Goddamn Dementia
Will Daly

Chances are dementia will kill you. That’s if you live past 2050. With the advances in medical science, we’re able to keep the rest of the machine running longer and better than ever before. But the brain is king, and if you live long enough, dementia is the force that’ll bring you down. It’s a sickening, abhorrent way to die. The fog will drift in, memories and recognition will fade, eventually vanishing forever. It will steal your dignity and then your life.
Dementia is cruel and evil. Pure, absolute evil. That is to say it would be evil, if it was an invention. If something had created it. If this universe had an architect that not only allowed the disease to exist, but had actively willed it into existence.
A sentient organism capable of compassion can’t honestly justify the existence of both a loving god and dementia. Nor can they honestly justify both a loving god and the many and varied forms of cancer that plague humanity.
Childhood leukaemia is unjustifiable.
To believe in, and worship an all-knowing, all-seeing, all-powerful being that is watching this aggregate of misery unfold is extraordinary. To pray to them is absurd. To be clear, the god I’m talking about is an interventionist god. There’s no reason to worship a god that isn’t capable of intervention.
The Abrahamic god, the god of Judaism, Christianity, and Islam is an interventionist god, and one of two things is happening when we talk about a disease like leukaemia. Either they created the universe and along with that there just happened to be leukaemia, its existence condoned, or as they were making the universe, they willed leukaemia into existence, along with stillbirths and births that kill both mother and infant. I could substitute these tragedies with a hundred different others, as there are far more maladies than the hundreds of ancient gods, remembered or forgotten.
All these afflictions are sanctioned. They must be sanctioned as they still exist. If you think about it, it’s absurd. That all this is part of a plan, that it all makes sense, if only we had the ability to understand?
It’s ridiculous.
But only if you think about it. The trick, obviously, is not to give it too much thought.

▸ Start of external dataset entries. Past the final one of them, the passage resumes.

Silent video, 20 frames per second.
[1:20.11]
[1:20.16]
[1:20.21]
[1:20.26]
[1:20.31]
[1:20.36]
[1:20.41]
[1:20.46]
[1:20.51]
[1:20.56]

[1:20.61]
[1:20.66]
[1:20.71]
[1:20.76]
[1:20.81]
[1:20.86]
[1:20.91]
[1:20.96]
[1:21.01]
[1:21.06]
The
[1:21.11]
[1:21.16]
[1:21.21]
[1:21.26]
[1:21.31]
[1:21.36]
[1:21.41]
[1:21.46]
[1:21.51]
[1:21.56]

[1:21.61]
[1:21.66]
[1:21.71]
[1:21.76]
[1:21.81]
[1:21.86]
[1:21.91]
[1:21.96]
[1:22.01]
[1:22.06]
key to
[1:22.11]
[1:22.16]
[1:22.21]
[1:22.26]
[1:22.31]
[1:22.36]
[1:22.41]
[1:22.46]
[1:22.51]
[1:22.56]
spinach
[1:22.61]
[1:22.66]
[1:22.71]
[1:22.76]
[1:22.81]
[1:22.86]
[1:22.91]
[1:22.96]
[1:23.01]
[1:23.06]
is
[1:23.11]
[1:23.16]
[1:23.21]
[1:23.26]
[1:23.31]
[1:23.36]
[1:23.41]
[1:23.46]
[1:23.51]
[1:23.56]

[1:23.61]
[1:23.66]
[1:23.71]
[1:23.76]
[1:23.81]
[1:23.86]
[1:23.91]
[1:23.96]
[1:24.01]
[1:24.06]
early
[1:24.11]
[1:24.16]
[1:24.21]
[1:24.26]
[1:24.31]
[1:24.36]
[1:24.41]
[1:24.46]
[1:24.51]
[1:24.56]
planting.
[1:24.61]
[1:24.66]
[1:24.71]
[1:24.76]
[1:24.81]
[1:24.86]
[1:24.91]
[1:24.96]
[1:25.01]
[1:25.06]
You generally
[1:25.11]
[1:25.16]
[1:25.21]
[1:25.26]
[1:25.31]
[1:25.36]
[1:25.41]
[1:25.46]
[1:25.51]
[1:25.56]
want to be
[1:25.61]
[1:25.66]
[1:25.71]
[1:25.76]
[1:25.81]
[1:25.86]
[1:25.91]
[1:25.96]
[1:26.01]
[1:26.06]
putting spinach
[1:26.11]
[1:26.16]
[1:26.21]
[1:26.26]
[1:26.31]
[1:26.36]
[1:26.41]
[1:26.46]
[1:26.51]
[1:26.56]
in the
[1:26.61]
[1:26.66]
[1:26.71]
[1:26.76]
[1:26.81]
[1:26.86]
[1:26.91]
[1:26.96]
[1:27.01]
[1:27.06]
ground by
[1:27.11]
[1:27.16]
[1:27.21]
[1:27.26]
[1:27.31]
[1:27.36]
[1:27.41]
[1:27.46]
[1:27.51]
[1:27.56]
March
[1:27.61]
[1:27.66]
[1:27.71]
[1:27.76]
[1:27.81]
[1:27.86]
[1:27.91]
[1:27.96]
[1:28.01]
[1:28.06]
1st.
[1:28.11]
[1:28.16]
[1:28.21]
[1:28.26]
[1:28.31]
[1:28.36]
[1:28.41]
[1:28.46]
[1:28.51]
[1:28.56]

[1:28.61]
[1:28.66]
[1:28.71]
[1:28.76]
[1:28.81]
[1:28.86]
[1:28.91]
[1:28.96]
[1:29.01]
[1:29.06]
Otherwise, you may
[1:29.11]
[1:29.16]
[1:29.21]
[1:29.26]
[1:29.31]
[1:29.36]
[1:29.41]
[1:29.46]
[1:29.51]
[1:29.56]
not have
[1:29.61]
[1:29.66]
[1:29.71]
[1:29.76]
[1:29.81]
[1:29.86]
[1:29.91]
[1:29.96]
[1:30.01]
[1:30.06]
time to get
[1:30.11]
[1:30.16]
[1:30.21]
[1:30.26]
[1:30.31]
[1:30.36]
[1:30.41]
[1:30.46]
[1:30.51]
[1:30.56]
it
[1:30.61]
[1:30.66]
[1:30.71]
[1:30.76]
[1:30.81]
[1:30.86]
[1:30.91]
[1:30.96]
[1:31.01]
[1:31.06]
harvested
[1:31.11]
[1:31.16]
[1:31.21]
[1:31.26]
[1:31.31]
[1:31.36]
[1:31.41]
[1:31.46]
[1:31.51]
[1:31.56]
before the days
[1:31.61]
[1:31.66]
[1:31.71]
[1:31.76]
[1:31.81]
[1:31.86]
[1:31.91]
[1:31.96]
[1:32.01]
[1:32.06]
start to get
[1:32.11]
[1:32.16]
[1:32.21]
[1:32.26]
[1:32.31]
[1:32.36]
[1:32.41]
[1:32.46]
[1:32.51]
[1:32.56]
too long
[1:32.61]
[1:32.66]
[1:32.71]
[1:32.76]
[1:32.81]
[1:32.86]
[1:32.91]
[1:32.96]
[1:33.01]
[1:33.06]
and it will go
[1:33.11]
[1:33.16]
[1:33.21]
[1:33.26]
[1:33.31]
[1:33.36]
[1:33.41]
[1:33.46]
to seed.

Not to pull the loose thread on the sweater, because it’ll start to unravel. The argument of “He moves in mysterious ways” doesn’t cut it. If that’s the excuse you use for the way your god behaves, that’s not just ignorant, it’s disgraceful.
He doesn’t move in mysterious ways, because he’s not there.
She’s not there.
It’s not there.
There is nobody there. Which means it’s just us. And by “us” I don’t just mean the sentient creatures. I mean the plants and animals that really can’t change their fate. All the things that feel pain and pleasure. All here, on this planet. At the very least. Life could be on the literally billions of trillions of planets. Life could be everywhere.
Here on this planet, it’s time to open your eyes and see the truth, the tremendous fraud that’s been perpetrated upon us for thousands of years. There is a universe of questions waiting to be answered. You just need the strength and courage to shed your fantasies. The majesty of reality dwarfs the stories and myths that propagate religion.
The stories are good.
The truth is better.
Not just because it’s the truth, but because of where our new knowledge will take us over the coming millennia.
If we last that long.
It’s never wrong to point out a bad idea. The holy books are littered with bad ideas, written by mortals, and sold as the word of the almighty. When we discover the things we’ve held so dear to our hearts aren’t real, it is normal to be angry or upset.
Crying won’t help you, praying won’t do you no good.
At some stage you just have to wake up and reconcile the truth. Science is the pursuit of truth. That’s all it is. The truth isn’t always comforting. Sometimes it’s horrific, sometimes it’s harrowing. But tricking yourself into believing there’s an invisible, omnipotent sky-being doesn’t make it all better. It’s only through knowledge and the understanding of our own humanity that we’ll have a chance of a better tomorrow.
Dementia is the destruction of the most complex object in the known universe. This beautiful object bore every invention, every technical achievement, every song, every painting, every poem, every book, every film. Every human thought. Every human memory.
Every beautiful achievement we’ve made has not been delivered by divinity, but from within.
We stand here now as a proud species, capable of greatness. Dementia is our greatest enemy. God won’t defeat dementia, we will defeat dementia. Science will defeat dementia.
Not through prayer, but through action.
Doesn’t it feel good to know it’s all up to us?